▸ Problem to work on:
Copy the listing exactly; drop the pictures.
╭──
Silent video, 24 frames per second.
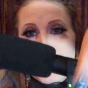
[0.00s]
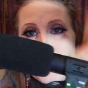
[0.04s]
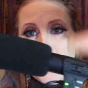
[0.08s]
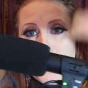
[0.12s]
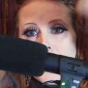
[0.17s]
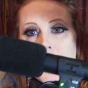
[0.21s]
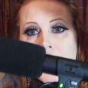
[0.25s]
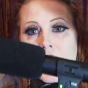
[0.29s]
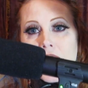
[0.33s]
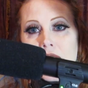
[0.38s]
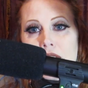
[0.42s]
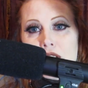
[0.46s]

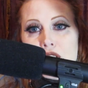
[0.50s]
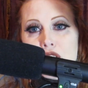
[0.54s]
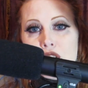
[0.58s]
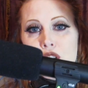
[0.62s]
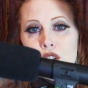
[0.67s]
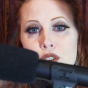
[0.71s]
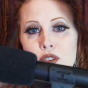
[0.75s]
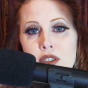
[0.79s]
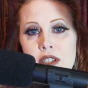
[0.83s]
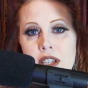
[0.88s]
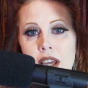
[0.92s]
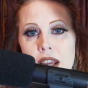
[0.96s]
And it has
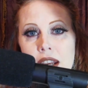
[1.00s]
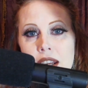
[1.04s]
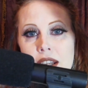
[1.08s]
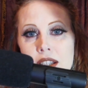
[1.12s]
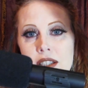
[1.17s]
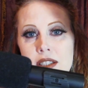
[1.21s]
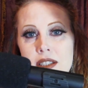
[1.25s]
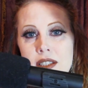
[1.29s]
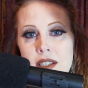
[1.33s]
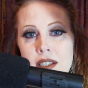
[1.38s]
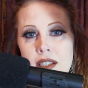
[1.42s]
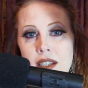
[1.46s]
two
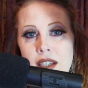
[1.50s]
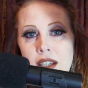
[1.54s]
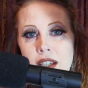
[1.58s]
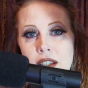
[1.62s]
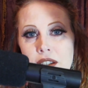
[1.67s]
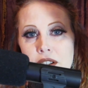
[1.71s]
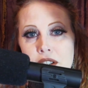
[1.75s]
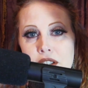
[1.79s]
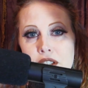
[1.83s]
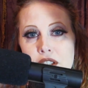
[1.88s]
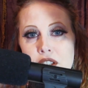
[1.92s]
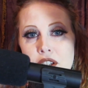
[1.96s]
settings.
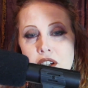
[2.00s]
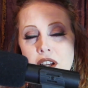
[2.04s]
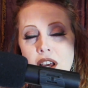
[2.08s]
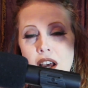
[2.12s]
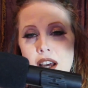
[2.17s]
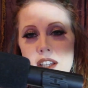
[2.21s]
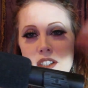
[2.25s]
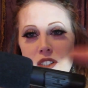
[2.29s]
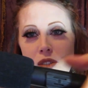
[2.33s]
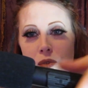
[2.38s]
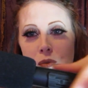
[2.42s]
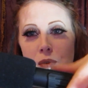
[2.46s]
You can turn it
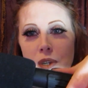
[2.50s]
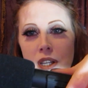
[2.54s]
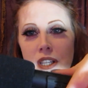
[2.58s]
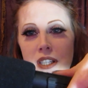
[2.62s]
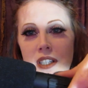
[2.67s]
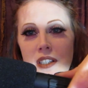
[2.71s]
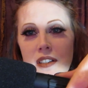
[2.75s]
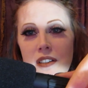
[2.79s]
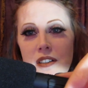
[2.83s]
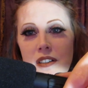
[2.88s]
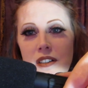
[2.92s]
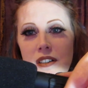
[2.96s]
on to
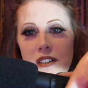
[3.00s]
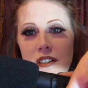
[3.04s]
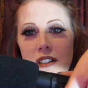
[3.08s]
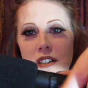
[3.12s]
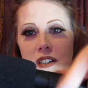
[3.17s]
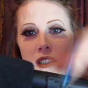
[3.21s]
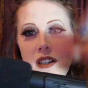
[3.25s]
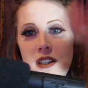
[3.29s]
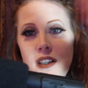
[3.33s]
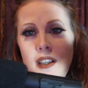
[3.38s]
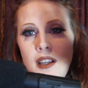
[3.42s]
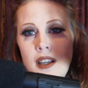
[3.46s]
regular
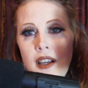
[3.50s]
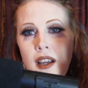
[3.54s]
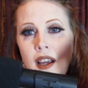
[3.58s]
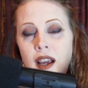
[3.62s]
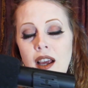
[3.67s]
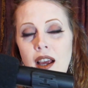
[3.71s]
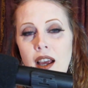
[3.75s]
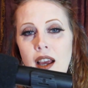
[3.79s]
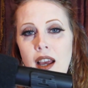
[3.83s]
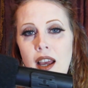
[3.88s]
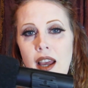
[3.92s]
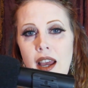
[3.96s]

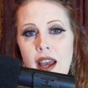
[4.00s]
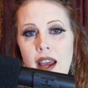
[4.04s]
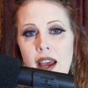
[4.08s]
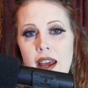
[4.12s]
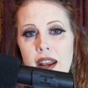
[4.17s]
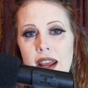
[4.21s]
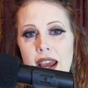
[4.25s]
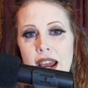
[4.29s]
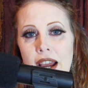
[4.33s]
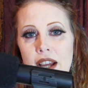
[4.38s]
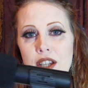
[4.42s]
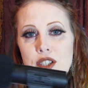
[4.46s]

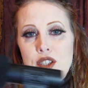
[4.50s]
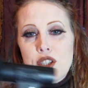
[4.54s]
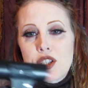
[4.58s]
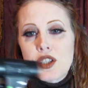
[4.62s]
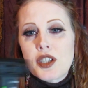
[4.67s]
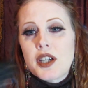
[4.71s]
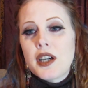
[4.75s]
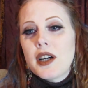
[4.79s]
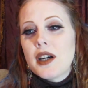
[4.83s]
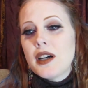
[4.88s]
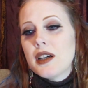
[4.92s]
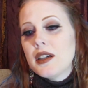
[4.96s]
and
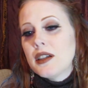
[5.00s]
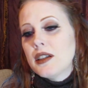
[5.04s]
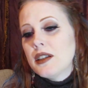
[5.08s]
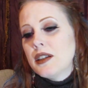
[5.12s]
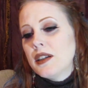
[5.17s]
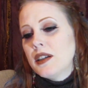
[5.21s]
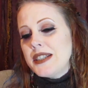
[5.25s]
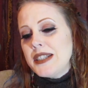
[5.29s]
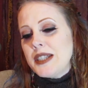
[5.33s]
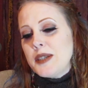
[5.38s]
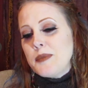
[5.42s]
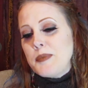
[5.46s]
extra
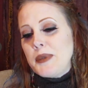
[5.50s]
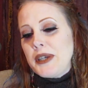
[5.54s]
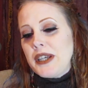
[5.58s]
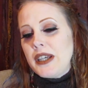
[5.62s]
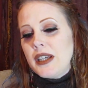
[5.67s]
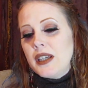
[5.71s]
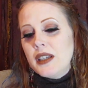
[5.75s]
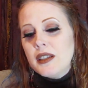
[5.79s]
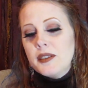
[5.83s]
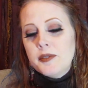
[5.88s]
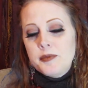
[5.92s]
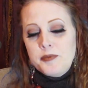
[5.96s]

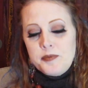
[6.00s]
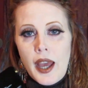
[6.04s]
dB.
╰──
▸ Response box:
Silent video, 24 frames per second.
[0.00s]
[0.04s]
[0.08s]
[0.12s]
[0.17s]
[0.21s]
[0.25s]
[0.29s]
[0.33s]
[0.38s]
[0.42s]
[0.46s]

[0.50s]
[0.54s]
[0.58s]
[0.62s]
[0.67s]
[0.71s]
[0.75s]
[0.79s]
[0.83s]
[0.88s]
[0.92s]
[0.96s]
And it has
[1.00s]
[1.04s]
[1.08s]
[1.12s]
[1.17s]
[1.21s]
[1.25s]
[1.29s]
[1.33s]
[1.38s]
[1.42s]
[1.46s]
two
[1.50s]
[1.54s]
[1.58s]
[1.62s]
[1.67s]
[1.71s]
[1.75s]
[1.79s]
[1.83s]
[1.88s]
[1.92s]
[1.96s]
settings.
[2.00s]
[2.04s]
[2.08s]
[2.12s]
[2.17s]
[2.21s]
[2.25s]
[2.29s]
[2.33s]
[2.38s]
[2.42s]
[2.46s]
You can turn it
[2.50s]
[2.54s]
[2.58s]
[2.62s]
[2.67s]
[2.71s]
[2.75s]
[2.79s]
[2.83s]
[2.88s]
[2.92s]
[2.96s]
on to
[3.00s]
[3.04s]
[3.08s]
[3.12s]
[3.17s]
[3.21s]
[3.25s]
[3.29s]
[3.33s]
[3.38s]
[3.42s]
[3.46s]
regular
[3.50s]
[3.54s]
[3.58s]
[3.62s]
[3.67s]
[3.71s]
[3.75s]
[3.79s]
[3.83s]
[3.88s]
[3.92s]
[3.96s]

[4.00s]
[4.04s]
[4.08s]
[4.12s]
[4.17s]
[4.21s]
[4.25s]
[4.29s]
[4.33s]
[4.38s]
[4.42s]
[4.46s]

[4.50s]
[4.54s]
[4.58s]
[4.62s]
[4.67s]
[4.71s]
[4.75s]
[4.79s]
[4.83s]
[4.88s]
[4.92s]
[4.96s]
and
[5.00s]
[5.04s]
[5.08s]
[5.12s]
[5.17s]
[5.21s]
[5.25s]
[5.29s]
[5.33s]
[5.38s]
[5.42s]
[5.46s]
extra
[5.50s]
[5.54s]
[5.58s]
[5.62s]
[5.67s]
[5.71s]
[5.75s]
[5.79s]
[5.83s]
[5.88s]
[5.92s]
[5.96s]

[6.00s]
[6.04s]
dB.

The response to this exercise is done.